Les archives des commentaires poétiques de Mohamed Salah Ben Amor : 26–Les poèmes de Gaëtan Parisi : 26 -18 :: Graver ton nom

Gaëtan Parisi

 

Graver ton nom

Laisser une trace

Une griffe dans l’espace

Voilà la raison de mon pardon

 

Je veux que la terre se souvienne

Que ma chair a nourri ton sang

Que chaque goutte diluvienne

A coulé dans les sillons de mes chemins d’argent

 

Graver ton nom

Une crevasse aux mille mystères

Sur chaque pierre

De mon cimetière

 

Laisser une prière comme avenir

A réciter sur chaque strie

Qui flagelle mon souvenir

Comme les chants de ma patrie

 

J’ai savouré avec toi le grand souffle léger

J’ai digéré en toi la chaleur des étés

Quand les grands froids hurlaient les hivers

Quand tes caresses me transportaient en enfer

 

Graver ton nom

Sur chaque atome de poussière

Pour me noyer dans ton atmosphère

Te respirer

T’avaler

Te garder

Au plus profond de moi

 

Graver ton nom

Sur mon cœur

Pour vivre de ta cicatrice

Comme ultime bonheur

 

Nous avons  dit plus d’une fois dans nos commentaires précédents sur les poèmes de l’auteur  de ce texte que le côté le plus pertinent dans sa poésie au niveau sémantique est le côté psychologique et que le thème autour duquel tournent presque tous ses écrits est la rupture amoureuse et ses différentes répercussions sur sa psyché. Dans ce nouveau poème, il aborde un sous-thème  peu fréquent : l’idéalisation d’un amour malheureux. Et cela se constate dans le changement de fond en comble  de son comportement à l’égard de son chagrin d’amour. En effet , au lieu de se  laisser entraîner  dans un discours plaintif et langoureux suite à l’ébranlement des composantes affective et cognitive du Moi  par le choc de la rupture , il se livre , contre toute attente ,  à la sublimation de cet échec  , en dissociant son malheur de la personne qui le lui a causé et effaçant toute rancune à  son encontre. Et il le reconnaît expressément (Graver ton nom/ Laisser une trace/ Une griffe dans l’espace/ Voilà la raison de mon pardon ) . Mais un pardon, reconnaissons-le,  inhabituel dans un pareil cas où la haine et la vengeance sont les plus attendues. Et l’explication est très facile : l’image de l’être adoré s’est définitivement et profondément intériorisée dans l’âme du locuteur  par le biais de l’implant psychique (Graver ton nom/ Sur chaque atome de poussière/ Pour me noyer dans ton atmosphère/ Te respirer/ T’avaler/ Te garder au plus profond de moi) , aboutissant à une forme de masochisme : le plaisir dans la douleur  (Graver ton nom/ Sur mon cœur/ Pour vivre de ta cicatrice/ Comme ultime bonheur ).
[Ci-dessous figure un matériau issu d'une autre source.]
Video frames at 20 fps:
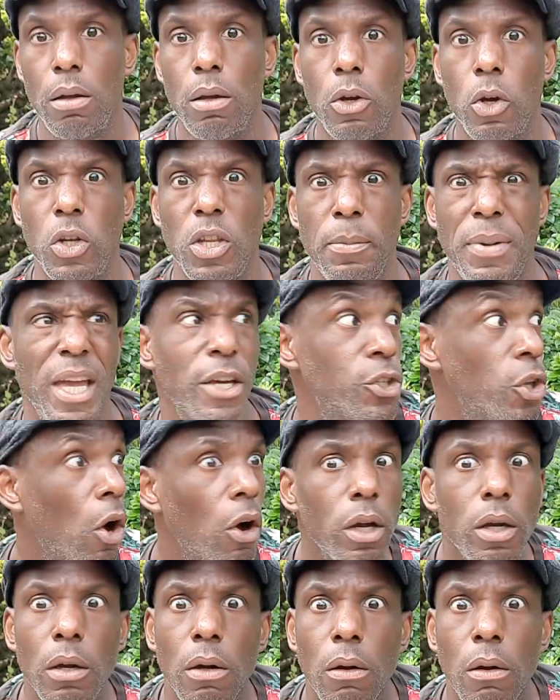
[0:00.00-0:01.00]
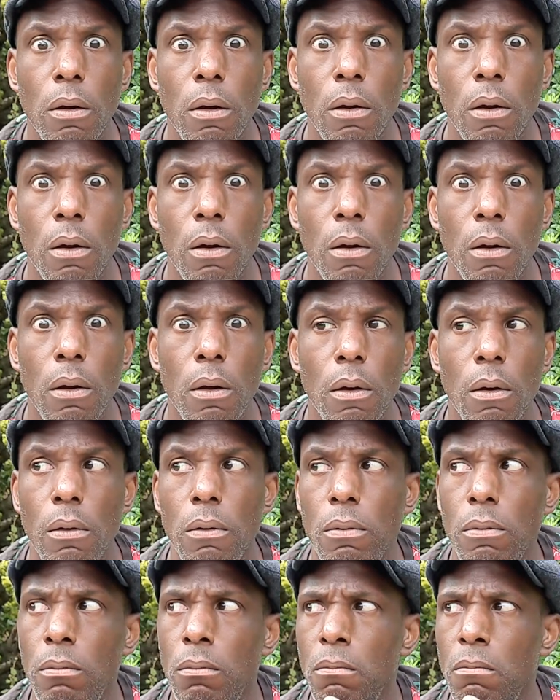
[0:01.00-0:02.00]
Could it be a dog?
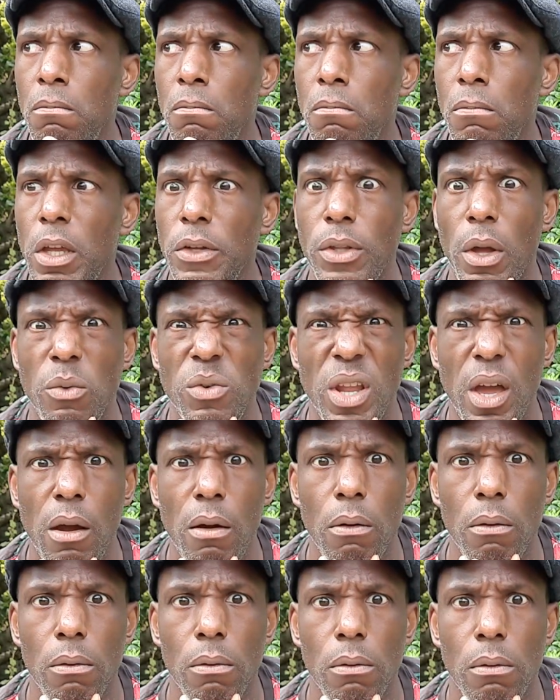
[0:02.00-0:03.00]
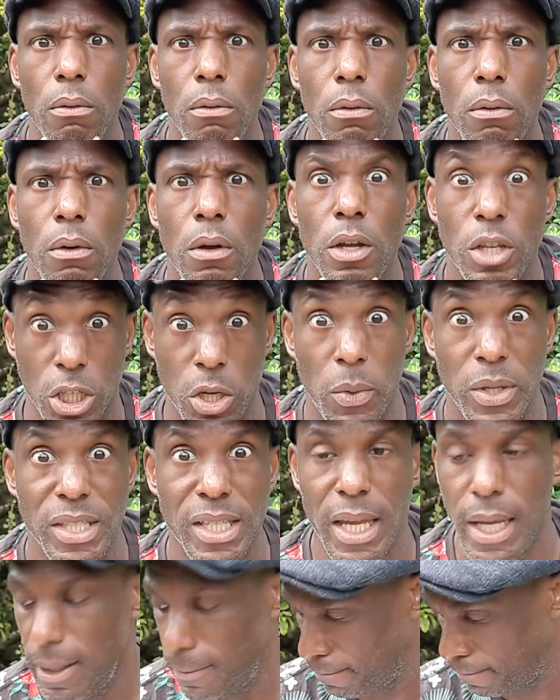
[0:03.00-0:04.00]
I don't know. Shall we see?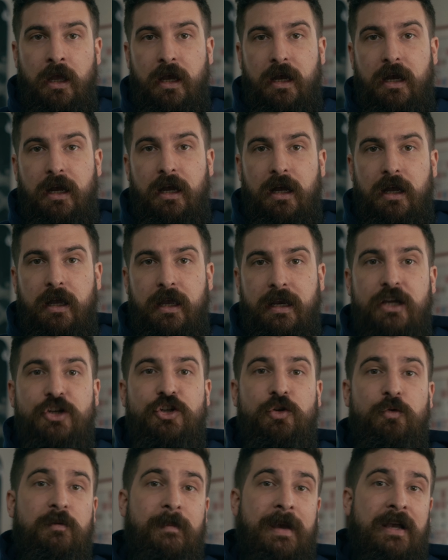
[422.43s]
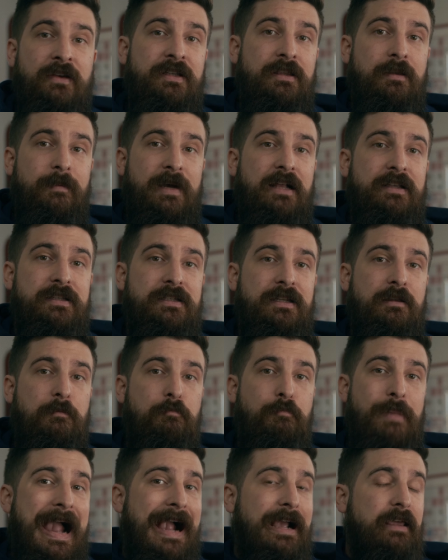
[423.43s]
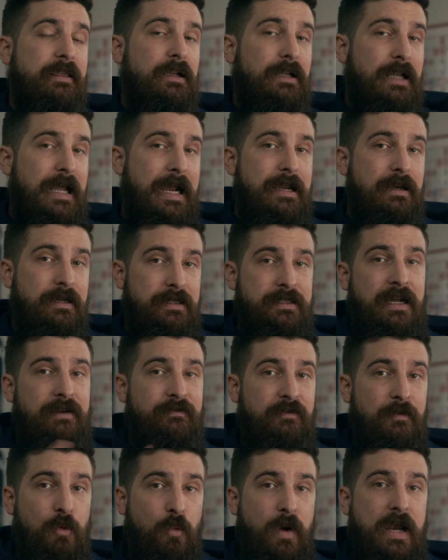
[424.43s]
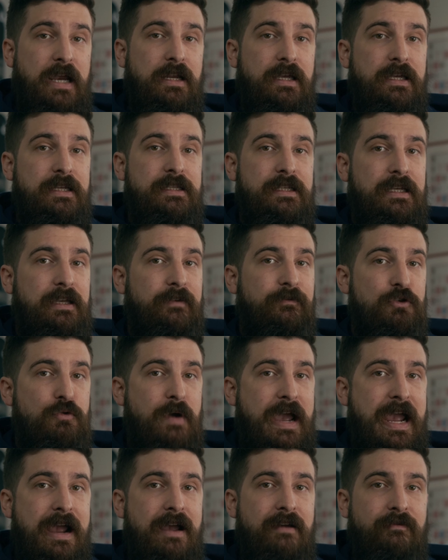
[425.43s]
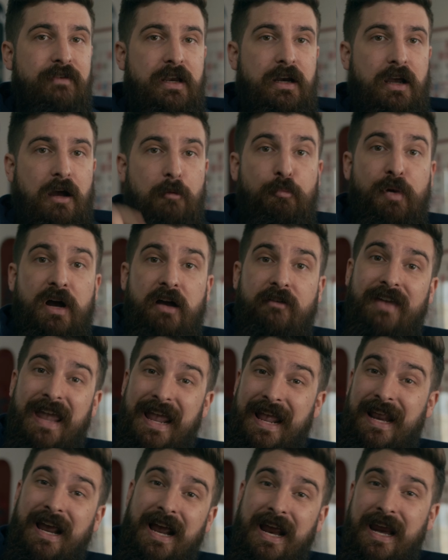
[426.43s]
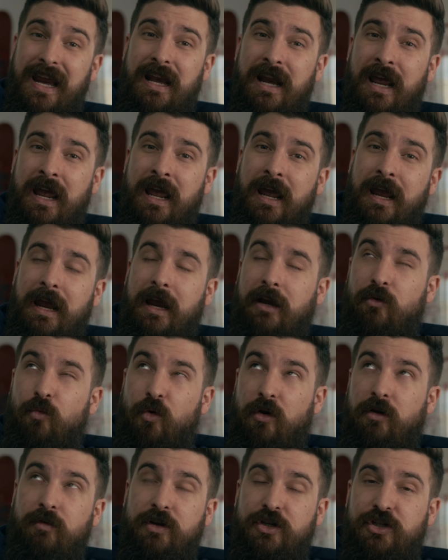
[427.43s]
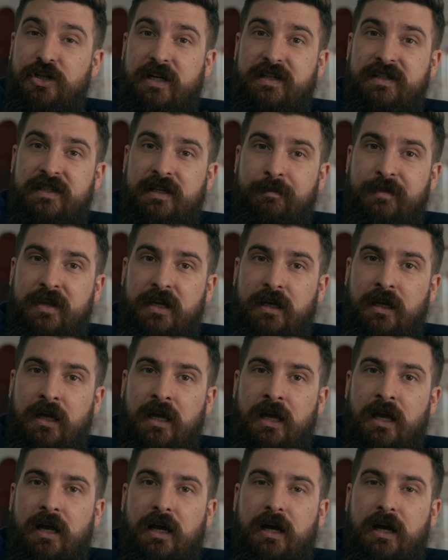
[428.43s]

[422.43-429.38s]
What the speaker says: An issue with mounting the ballast to the back of the light, aside from the weight, is if you have it above head height and you want to adjust something,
Sur le plan stylistique, la poésie de cet auteur nous enchante, comme à l’accoutumée, par  ses sonorités très vives et le rythme très soutenu de ses mots (refrain : Graver ton nom – anaphore : J’ai / j’ai –quand / quand – te /te/ te – asyndète et accumulation : te respirer / t’avaler / te garder …) ainsi que par ses images surprenantes ( Graver ton nom sur chaque atome de poussière/ Pour me noyer dans ton atmosphère ).